Two-dimensional fullerene-based monolayer materials assembled by C80 and Sc3N@C80

Construction of two-dimensional (2D) materials using fullerenes as building blocks has attracted particular attention, primarily due to their ability to integrate desired functionalities into devices. However, realization of stable 2D phases of polymerized fullerenes remains a big challenge. Here, we propose two stable 2D monolayer phases with covalently bridged C-80 cages, namely alpha-C-80-2D and beta-C-80-2D, which are semiconductors with strong absorption in the long wave range and appreciable carrier mobility, respectively.

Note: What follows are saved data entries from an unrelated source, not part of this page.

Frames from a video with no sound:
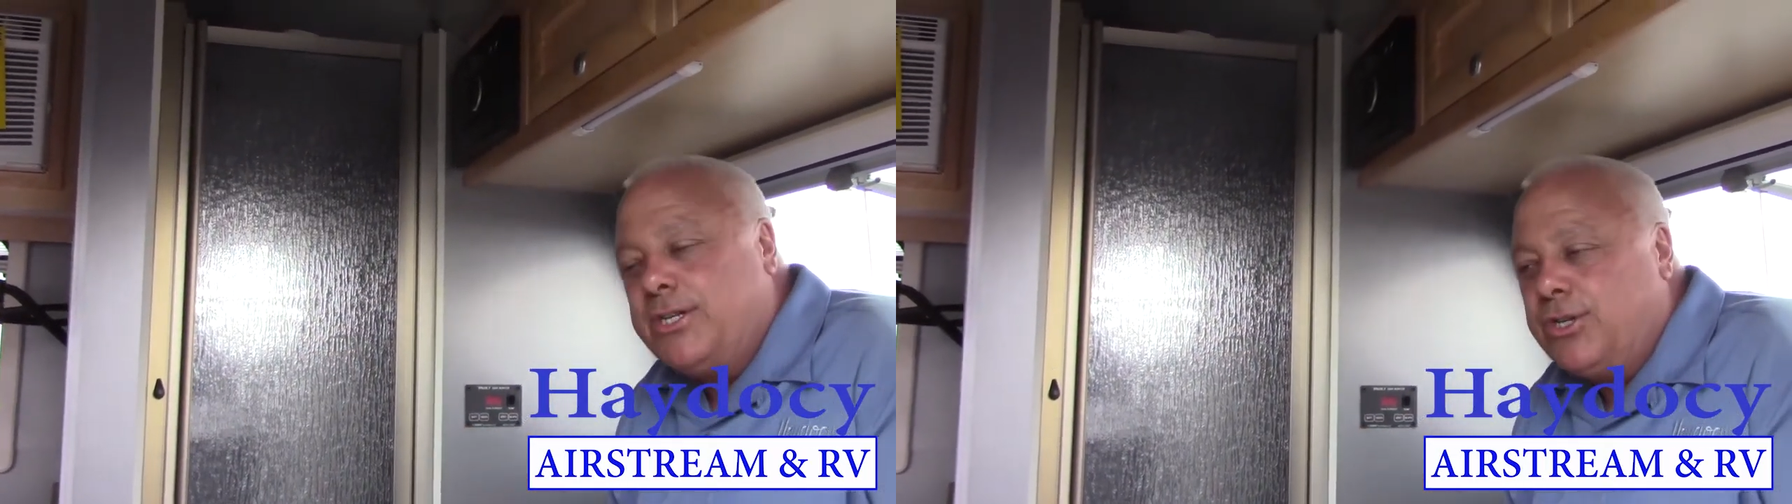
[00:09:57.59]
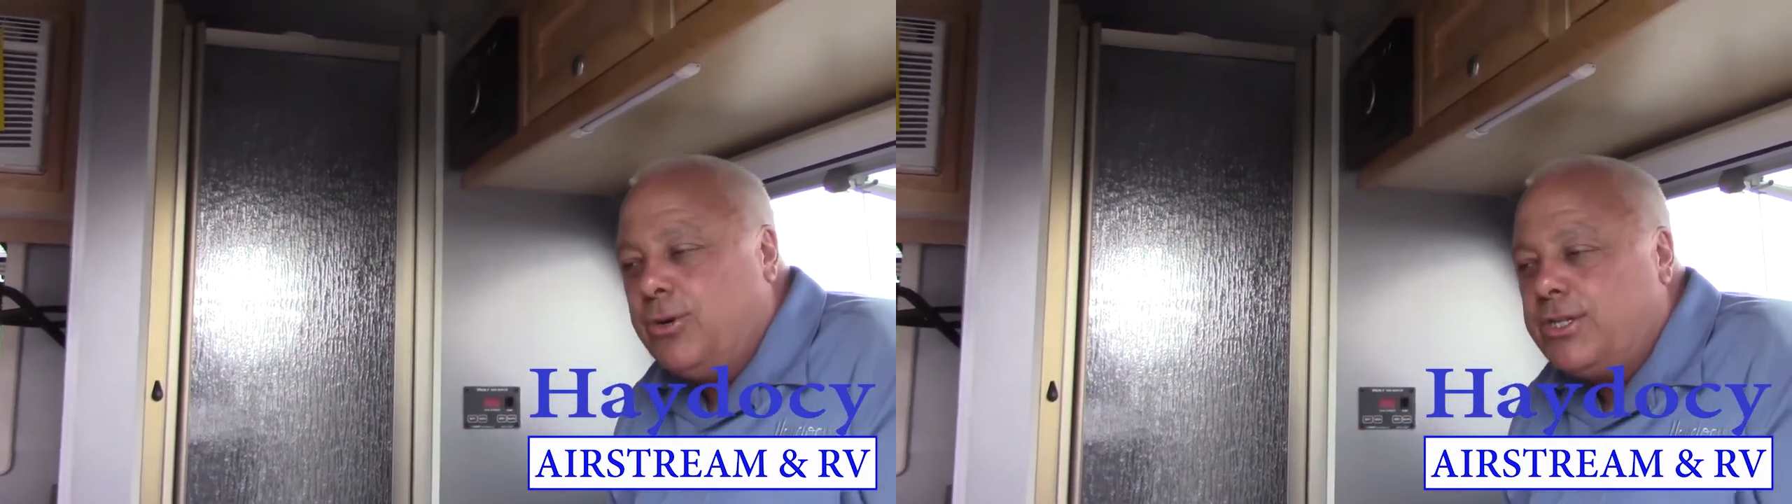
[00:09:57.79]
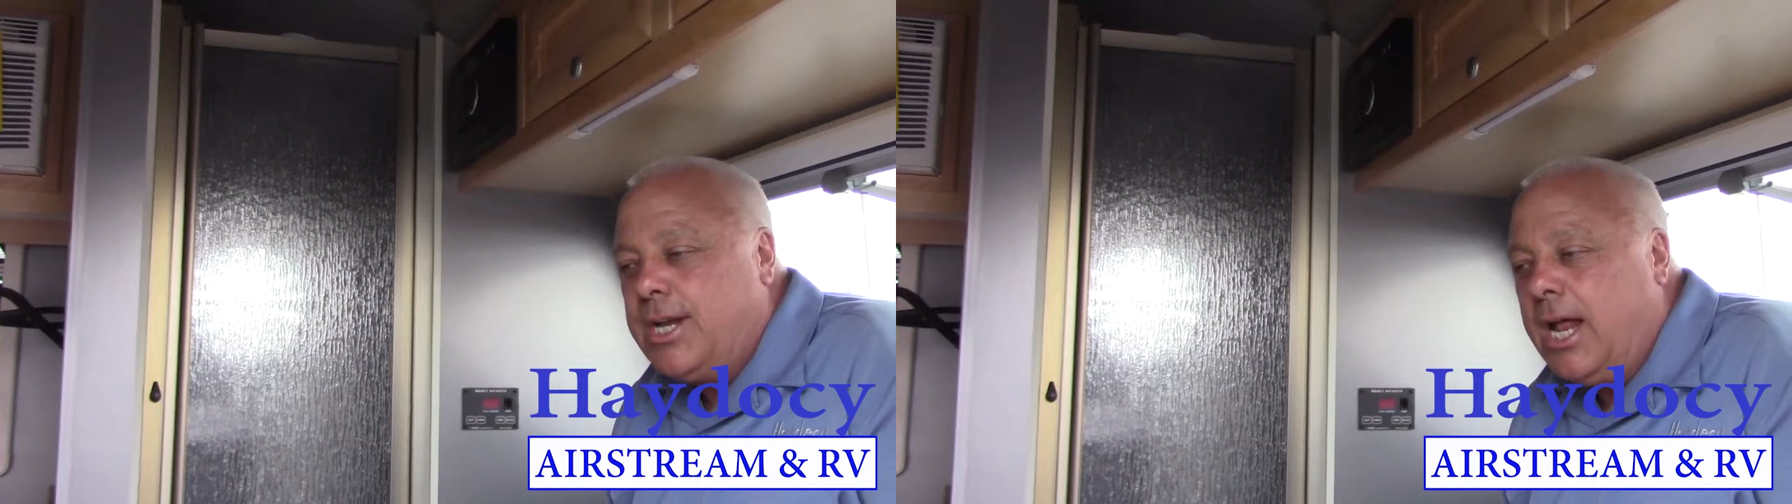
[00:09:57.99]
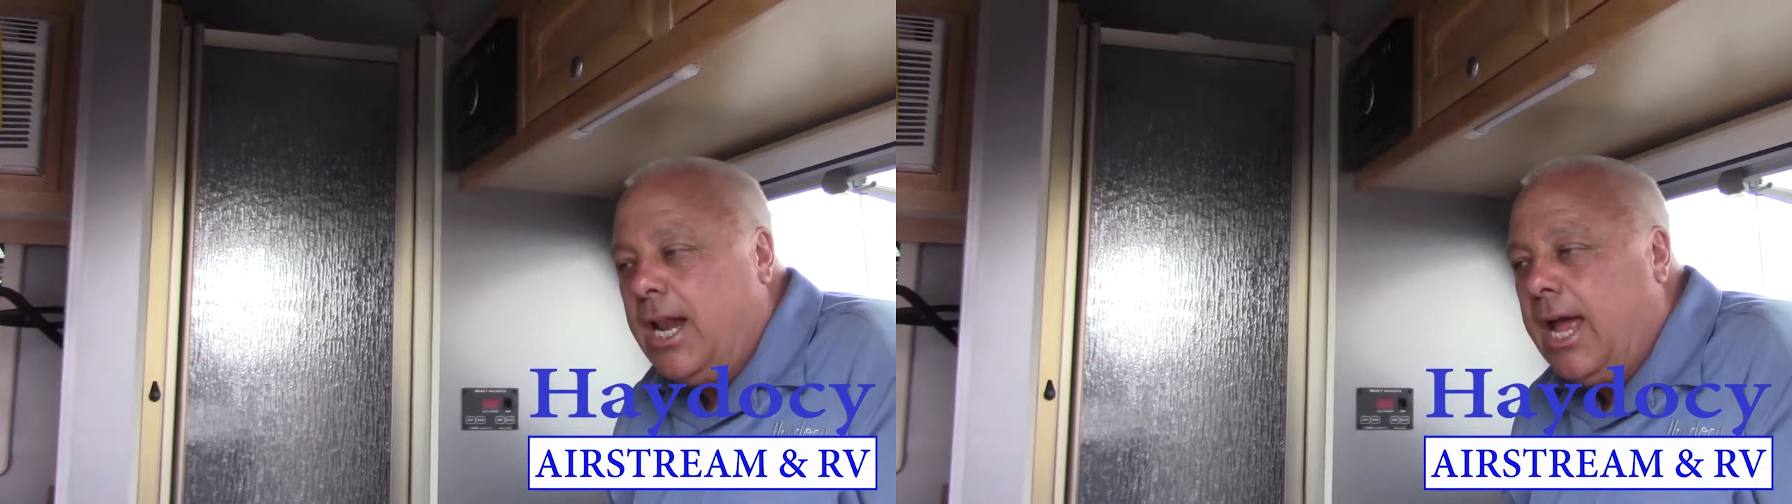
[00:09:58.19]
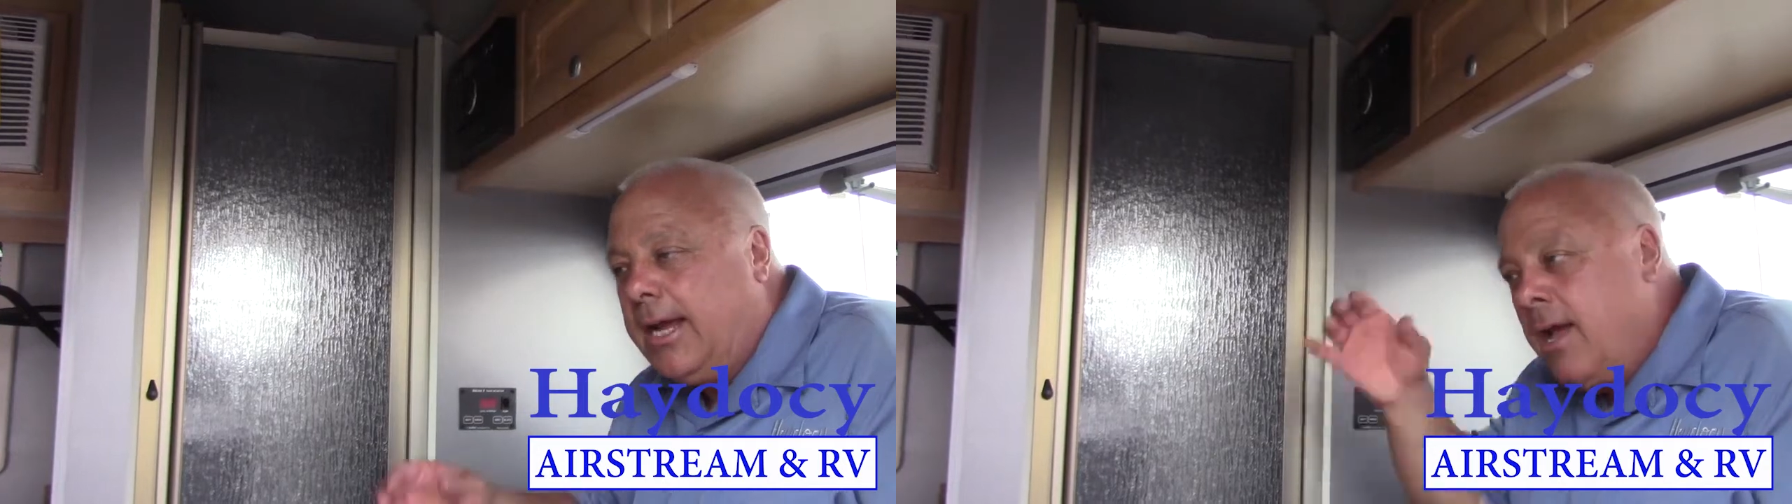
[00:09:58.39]
So it's not
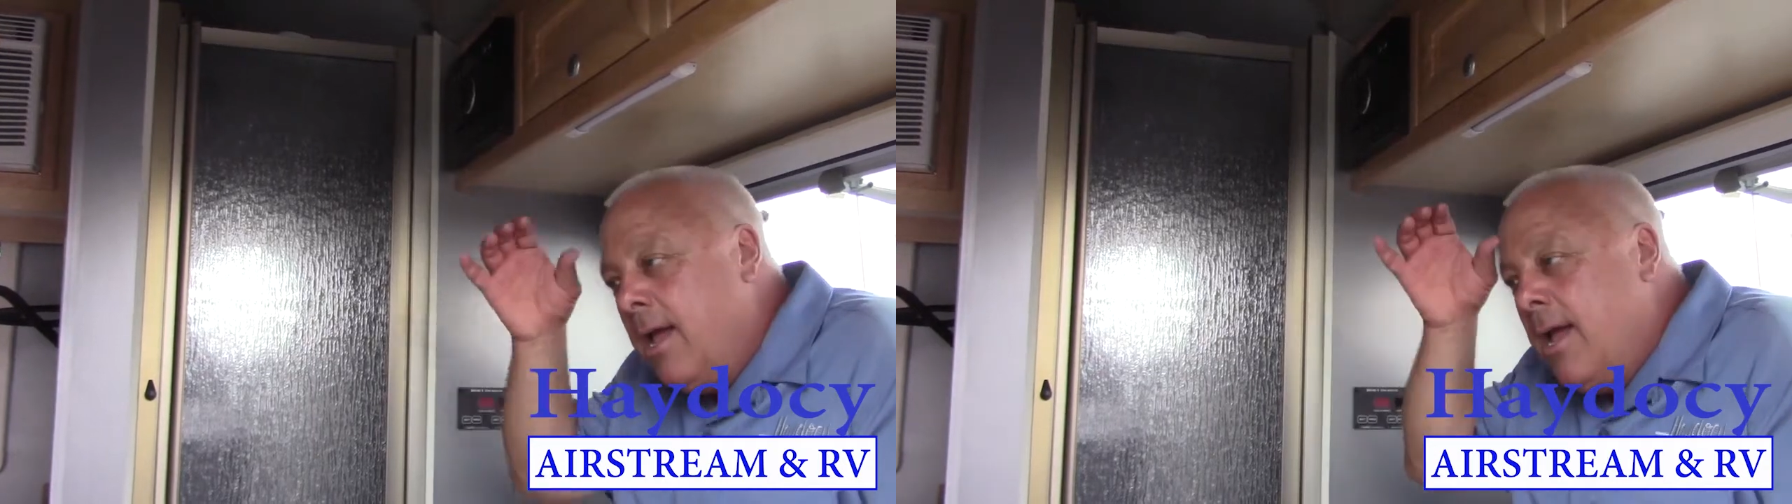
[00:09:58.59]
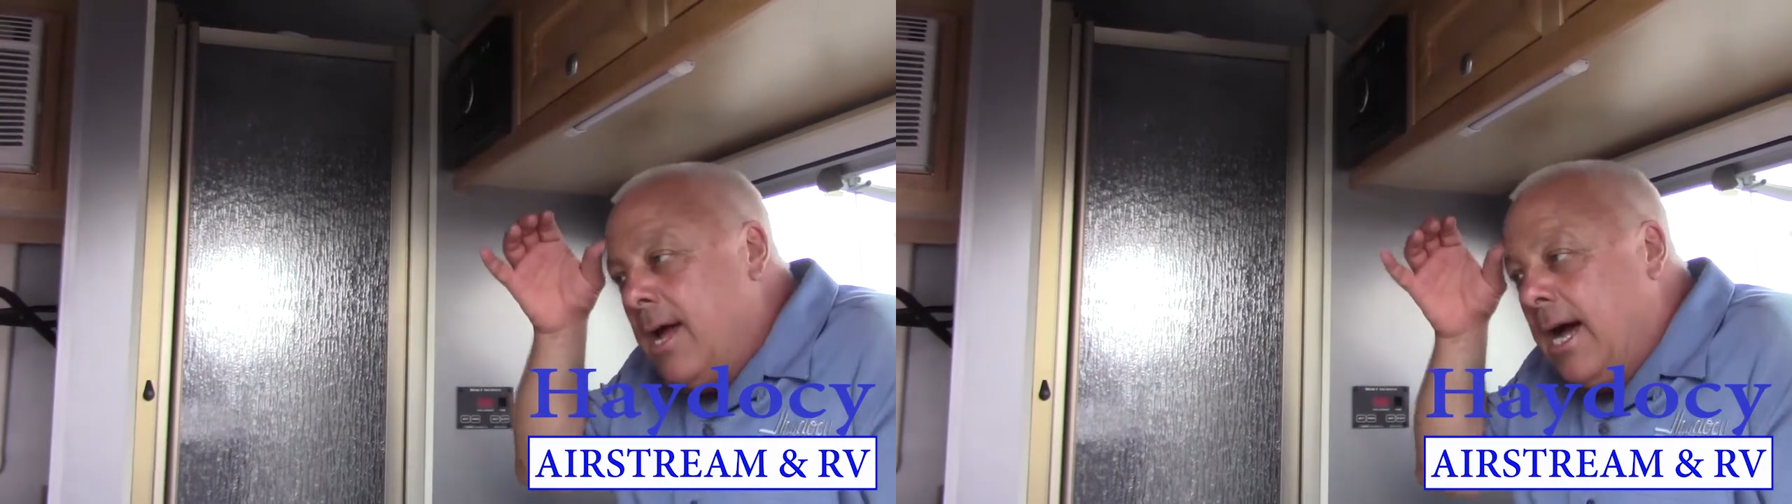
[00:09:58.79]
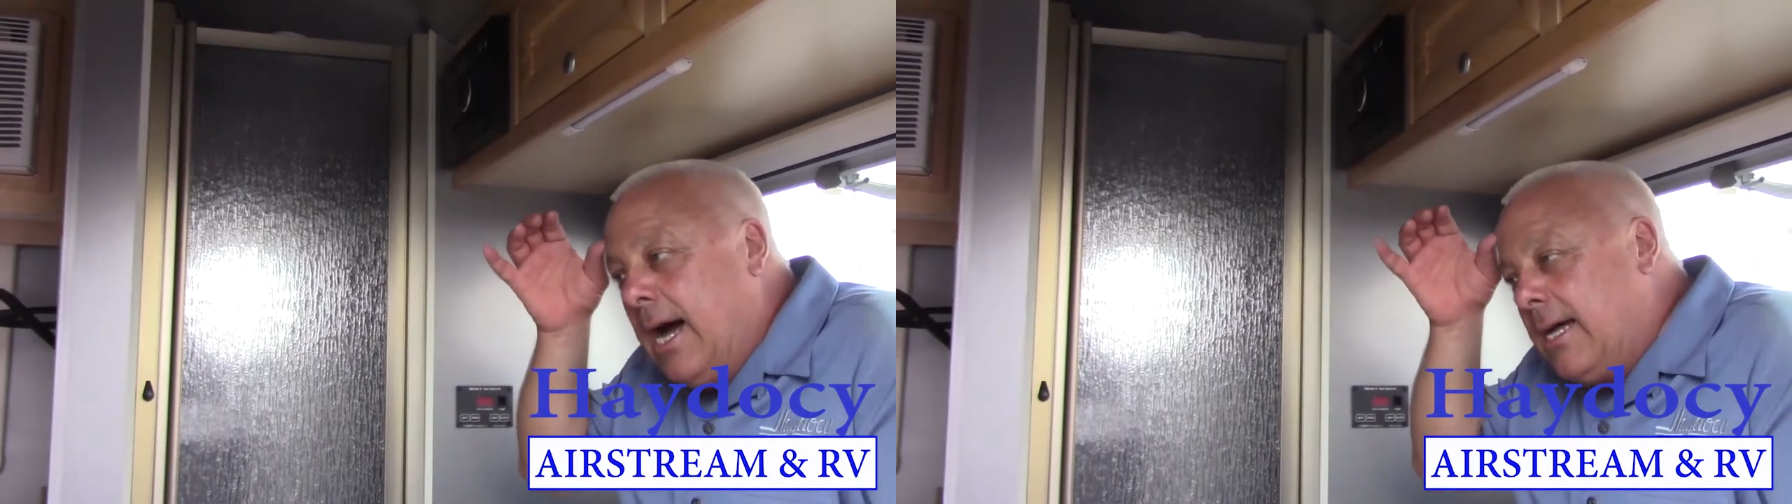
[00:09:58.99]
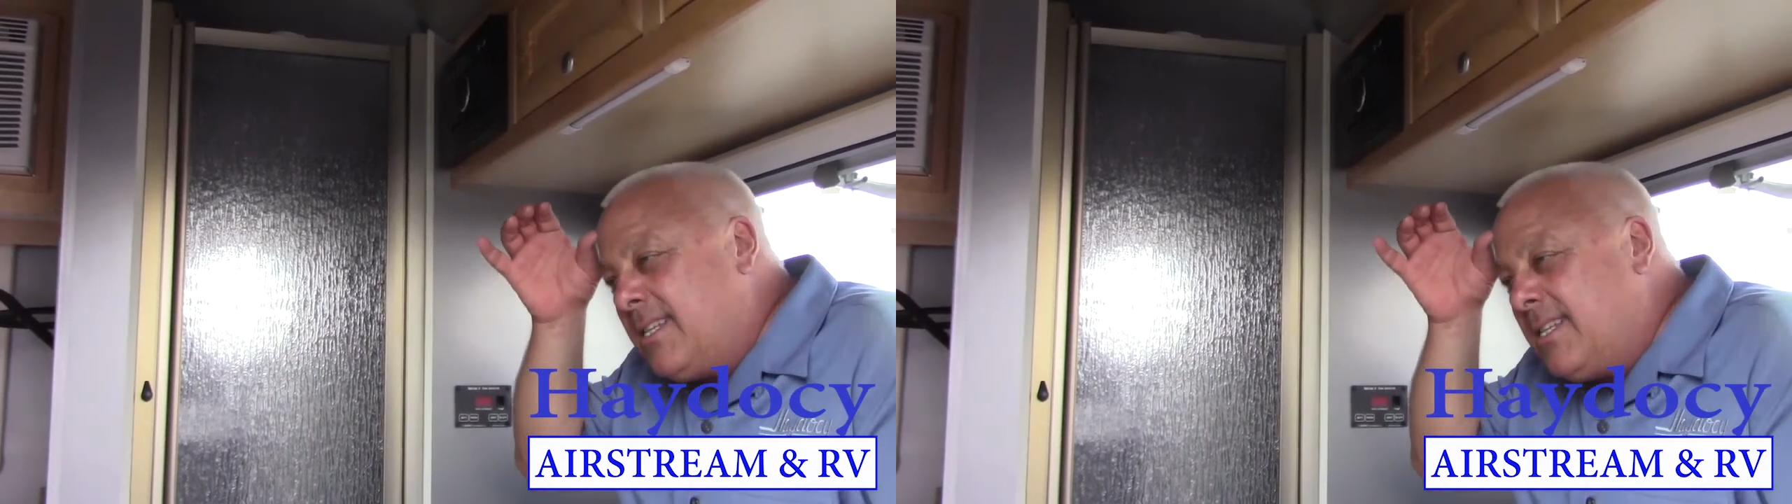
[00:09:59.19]
like uh,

The high stability originates from the bond energy released by the [2+2] cycloaddition polymerization of C-80 is greater than the deformation energy of a cage. Starting from alpha-C-80-2D, endohedral incorporation of the Sc3N molecule into each C-80 cage leads to 2D semiconductors of alpha-Sc3N@C-80-2D and alpha '-Sc3N@C-80-2D, which possess exceptional stability and diverse physical properties, including unique electronic band structures, strong optical absorption in the visible (VIS) to near-infrared (NIR) regime, and anisotropic optical characteristics. Remarkably, a temperature-induced order-disorder transition in the alpha-Sc3N@C-80-2D phase has been observed at elevated temperatures above 600 K. These findings expand the family of 2D carbon materials and provide useful clue for the potential applications of fullerene-assembled monolayer networks.